The bulk of the book is dedicated to the five strategies noted above and various general topics of specific conditions related to each one. In the chapter, “Massage and the Inflammatory Process,” the inflammatory process is defined as “a necessary step towards the healing of injured tissue” (p.233) Types and stages of healing, along with treatment considerations and goals, are followed by chapters on scar tissue, wounds and burns, contusions (i.e., a crush injury to a muscle), strains, sprains, and then injuries of the joints. In a logical progression, fractures come next followed by the complicated subject of whiplash.
The next strategy concerns overuse injuries, including tendinitis, bursitis and frozen shoulder. Head, and neck conditions are described next, including torticollis and tension headaches. Rattray deals with migraines in detail. “Strategies for Fascial and Muscle Imbalances” comes next, covering various postural conditions with anatomy, symptoms, assessments contraindications and treatment plans. This is followed by conditions of hypermobility and hypomobility, including temporomandibular joint (TMJ) dysfunction, degenerative disc disease and osteoarthritis. Again, in a logical progression, strategies concerning central nervous system conditions follow.

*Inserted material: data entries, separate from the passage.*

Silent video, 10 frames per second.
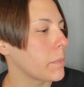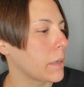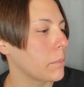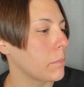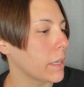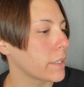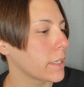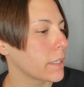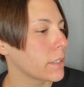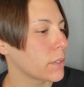been
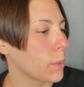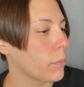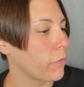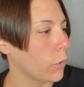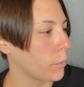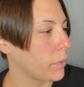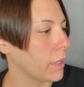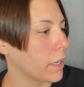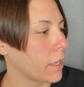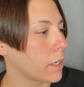mixing the soap formula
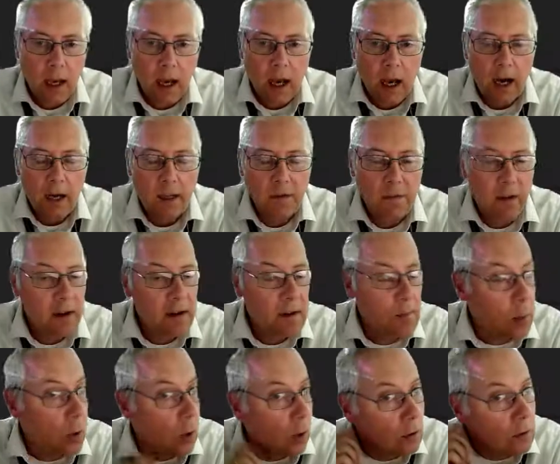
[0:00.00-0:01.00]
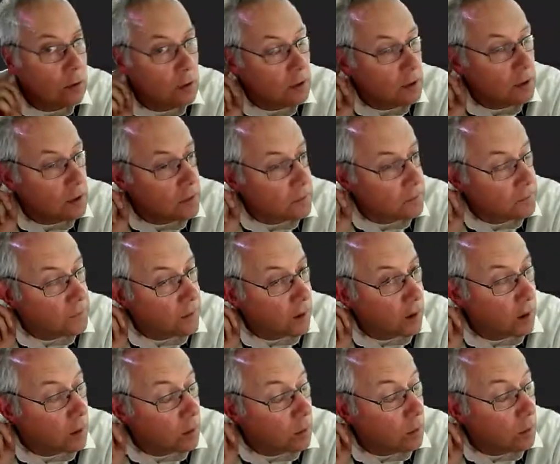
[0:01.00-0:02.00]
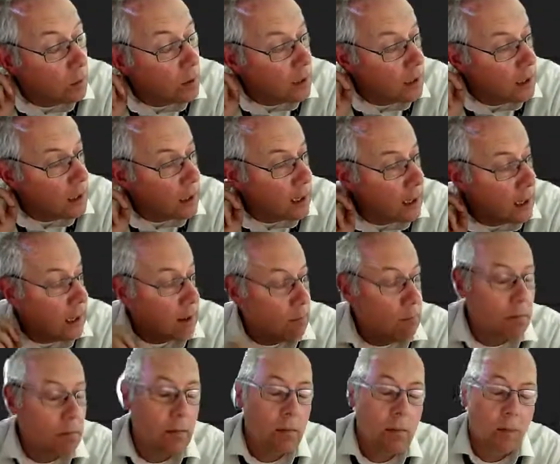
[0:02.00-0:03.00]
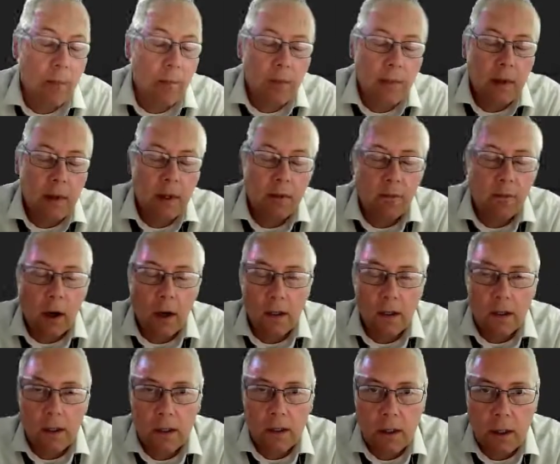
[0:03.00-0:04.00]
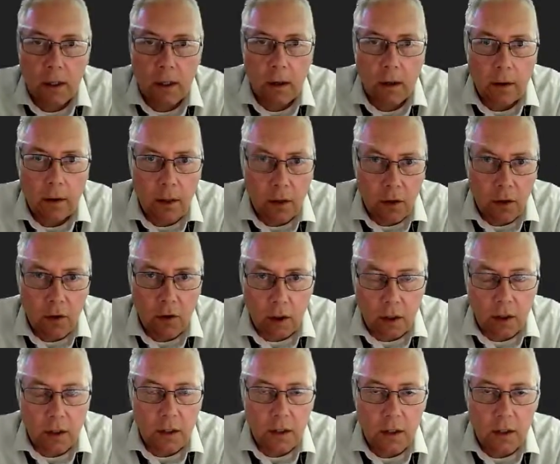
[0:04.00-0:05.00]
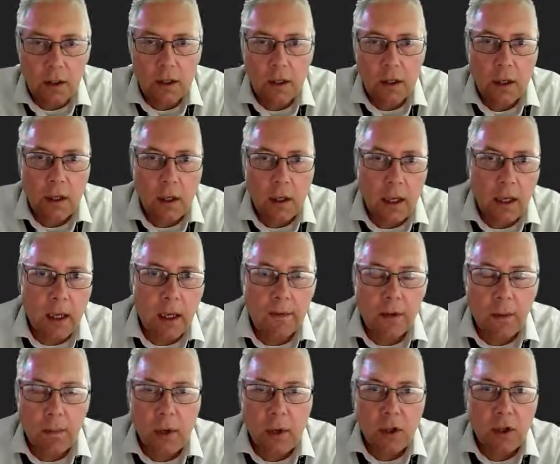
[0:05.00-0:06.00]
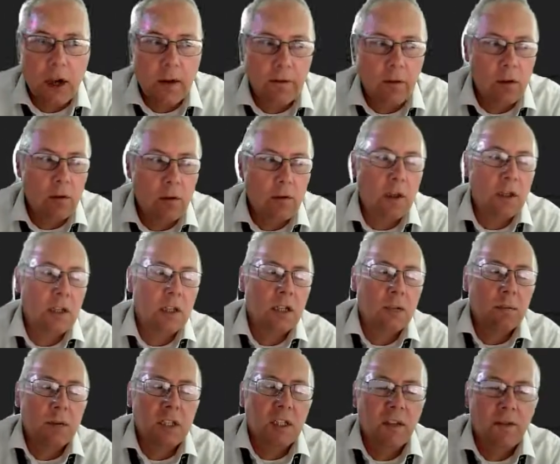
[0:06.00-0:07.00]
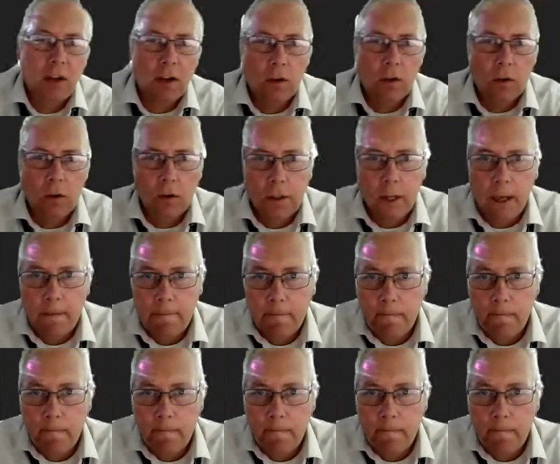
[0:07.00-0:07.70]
And it's very important that you follow the advice or the instructions given, because you have to do things in a specific order.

At this point, the authors insert a chapter on communication skills regarding disabled clients, avoiding negative stereotypes and developing facility with appropriate medical terminology. A chapter on ambulation aids supports the preceding chapter with very useful recommendations for client observations and therapist body mechanics when treating clients in wheelchairs. Information on decubitus ulcers, seizures, hemiplegia, multiple sclerosis, Parkinson’s disease, cerebral palsy and spinal cord injury follows.
In the section entitled “Conditions of the Peripheral Nervous System,” lesions to specific nerves and compression syndromes are discussed and supplemented with detailed illustrations. Respiratory pathologies, circulatory pathologies and dysfunctions, and gastrointestinal concerns follow. Finally, “Systemic Concerns and Other Conditions” round out this tome, including inflammatory arthritides (i.e., gout, Lyme disease, rheumatoid arthritis, and more) fibromyalgia and chronic fatigue syndrome, osteoporosis, diabetes, various forms of cancer, and HIV/AIDS.
The five appendices include orthopedic assessment, visceral pain patterns, and skin pathologies. I cannot think of anything that was left out of this massive reference work, and I think that every massage therapist who owns a copy will refer to it almost every day. My only complaint is that it’s too big to carry around from home to school of to various workplaces. The page design is spread out with larger type sizes, which makes it easy to read. Publishing this book was a seriously ambitious project, and the authors succeeded in creating an enormous contribution to the literature.